(ots) - Die Reaktionen der Familienväter unter den
Kollegen waren eindeutig positiv. Und so sollte der BMW-Konzern mit
dem "Active Tourer" eine Lücke im Modellportfolio schließen können,
wenn das Fahrzeug 2014 (?) auf den Markt kommt. Wo der
Frontantriebler denn gebaut wird? Vorstand Ian Robertson hielt sich
bedeckt. Im weltweiten flexiblen Produktionsnetzwerk gebe es einige
Werke, die dafür infrage kommen, sagte er nur. Fakt ist allerdings,
dass sein für die Produktion zuständiger Vorstandskollege Frank-Peter
Arnd erst kürzlich definiert hat, welche Rolle der Standort
Regensburg künftig spielen wird: Das Werk soll zu einem
Kompetenzzentrum für die kleineren Fahrzeuge umgebaut werden.
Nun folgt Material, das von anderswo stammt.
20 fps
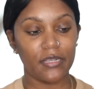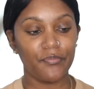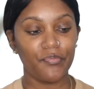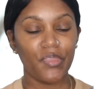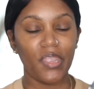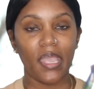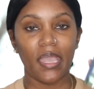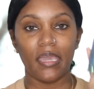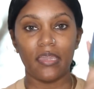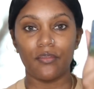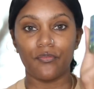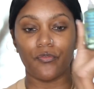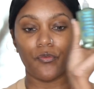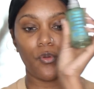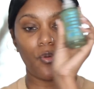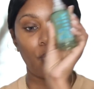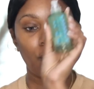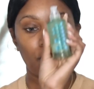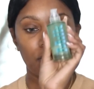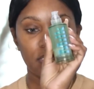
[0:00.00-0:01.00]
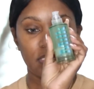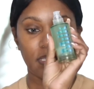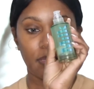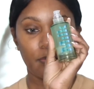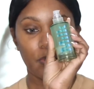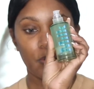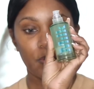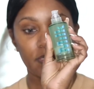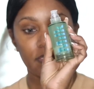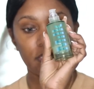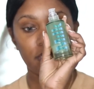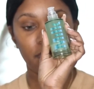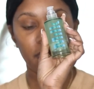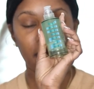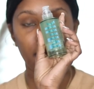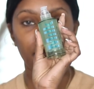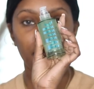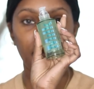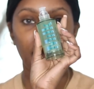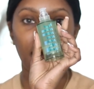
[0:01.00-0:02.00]
And of course, I'm going to be
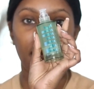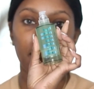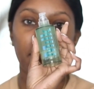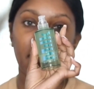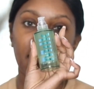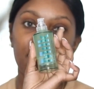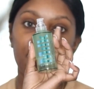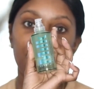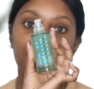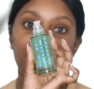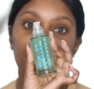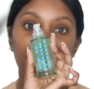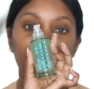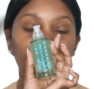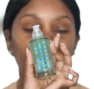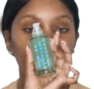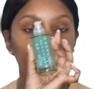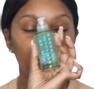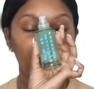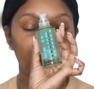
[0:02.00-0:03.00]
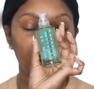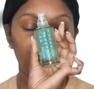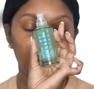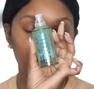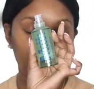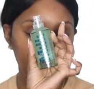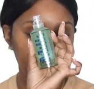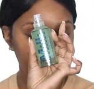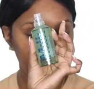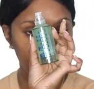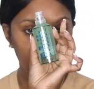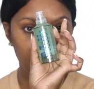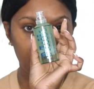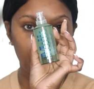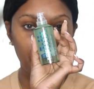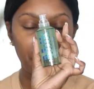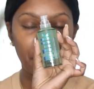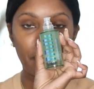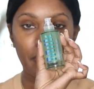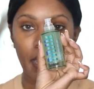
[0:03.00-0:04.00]
applying my favorite
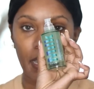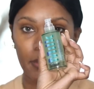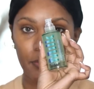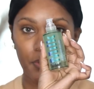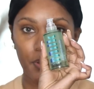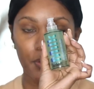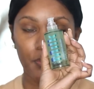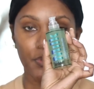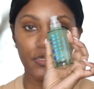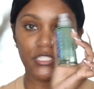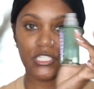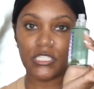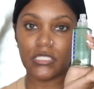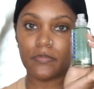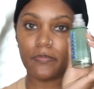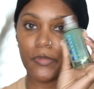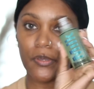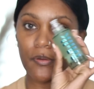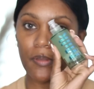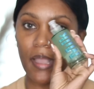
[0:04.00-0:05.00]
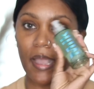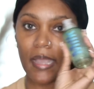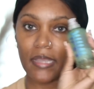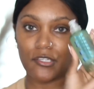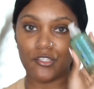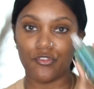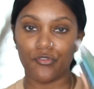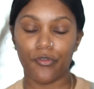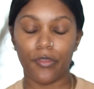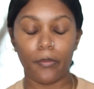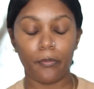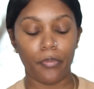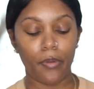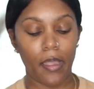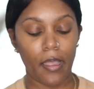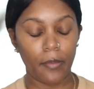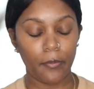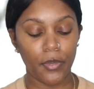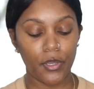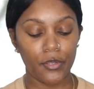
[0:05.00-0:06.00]
primer, which is Milk Hydro Grip
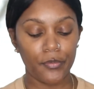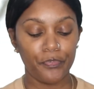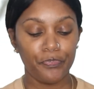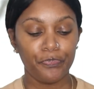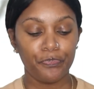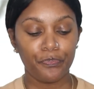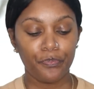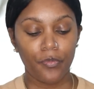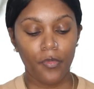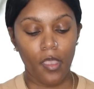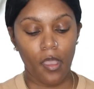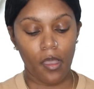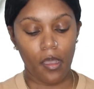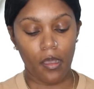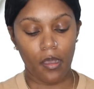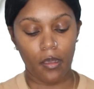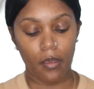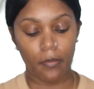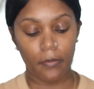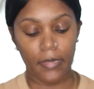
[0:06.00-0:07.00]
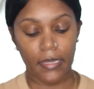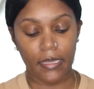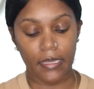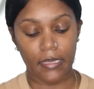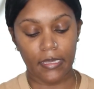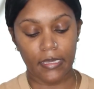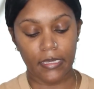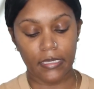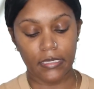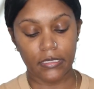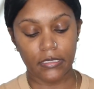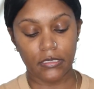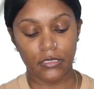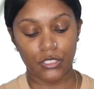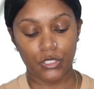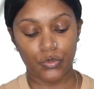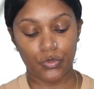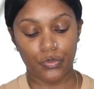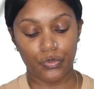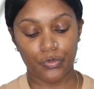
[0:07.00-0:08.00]
Primer. And
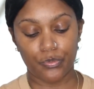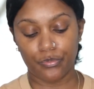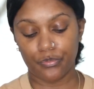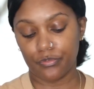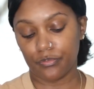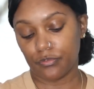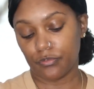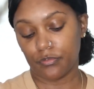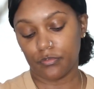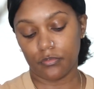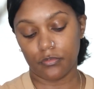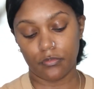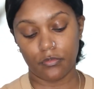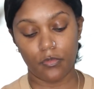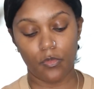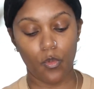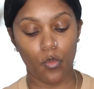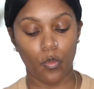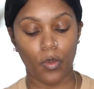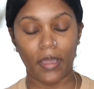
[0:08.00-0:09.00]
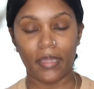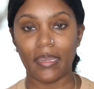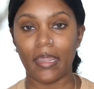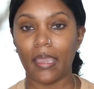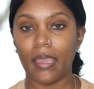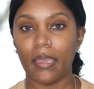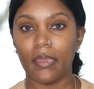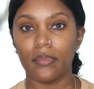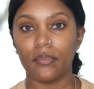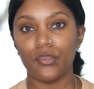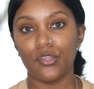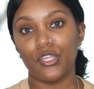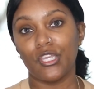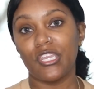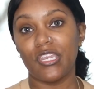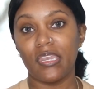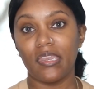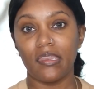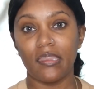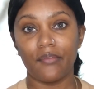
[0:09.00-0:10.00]
why not? You
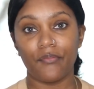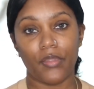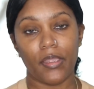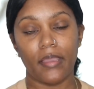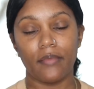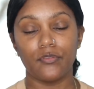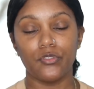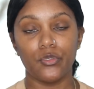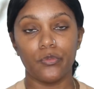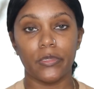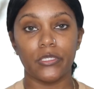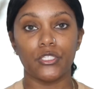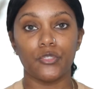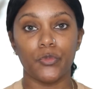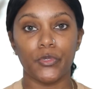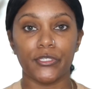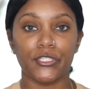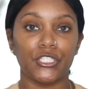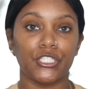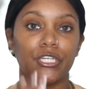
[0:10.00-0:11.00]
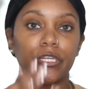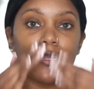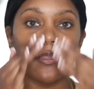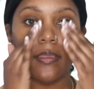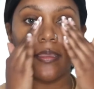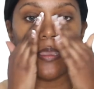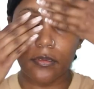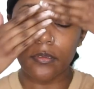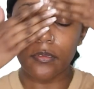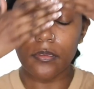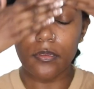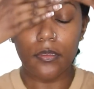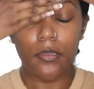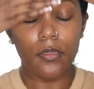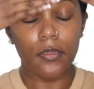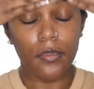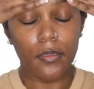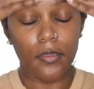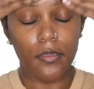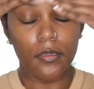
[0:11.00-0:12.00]
can never have too much moisture.
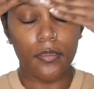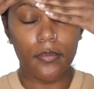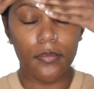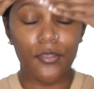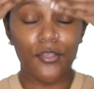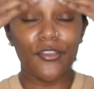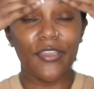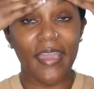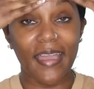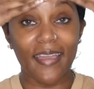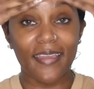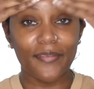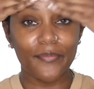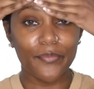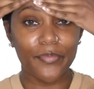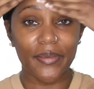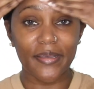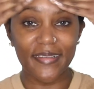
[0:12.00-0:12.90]
You can, but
Selbst
wenn der Active Tourer nicht in der Oberpfalz anlaufen sollte, ist
schon heute klar, dass Regensburg bei kleineren Modellen weiterhin
eine große Rolle spielen wird. Die Strategie des Autoherstellers ist
richtig und zeitgemäß. Neue Kompaktfahrzeuge sollen zu
Eroberungsmaschinen für die Marke werden. Beim 1er funktioniert das
schon prächtig. Premium bedeutet längst mehr als Luxus-Limousine.